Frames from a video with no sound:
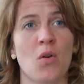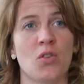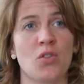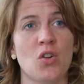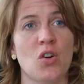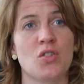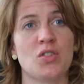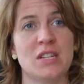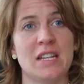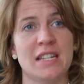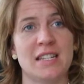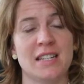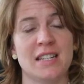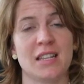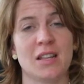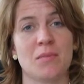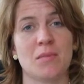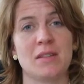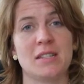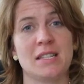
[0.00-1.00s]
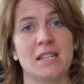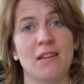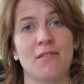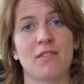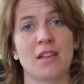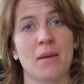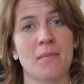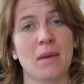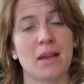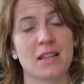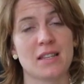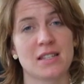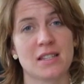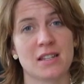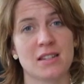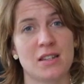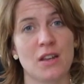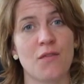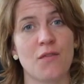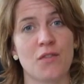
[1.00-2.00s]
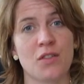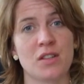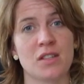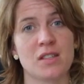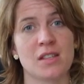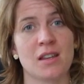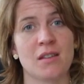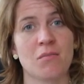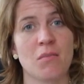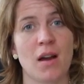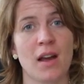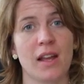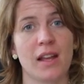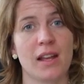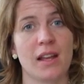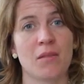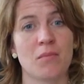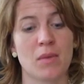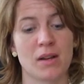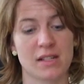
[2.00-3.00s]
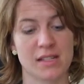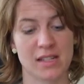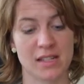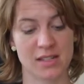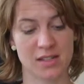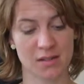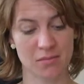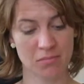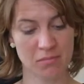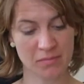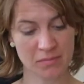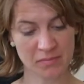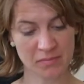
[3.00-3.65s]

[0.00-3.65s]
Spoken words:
on not eating them and see if that makes a difference in my system.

_ASSIGNMENT_:
Retype each line above precisely, please. Skip anything that is a picture.

_ANSWER SPACE_:
Frames from a video with no sound:
[0.00-1.00s]
[1.00-2.00s]
[2.00-3.00s]
[3.00-3.65s]

[0.00-3.65s]
Spoken words:
on not eating them and see if that makes a difference in my system.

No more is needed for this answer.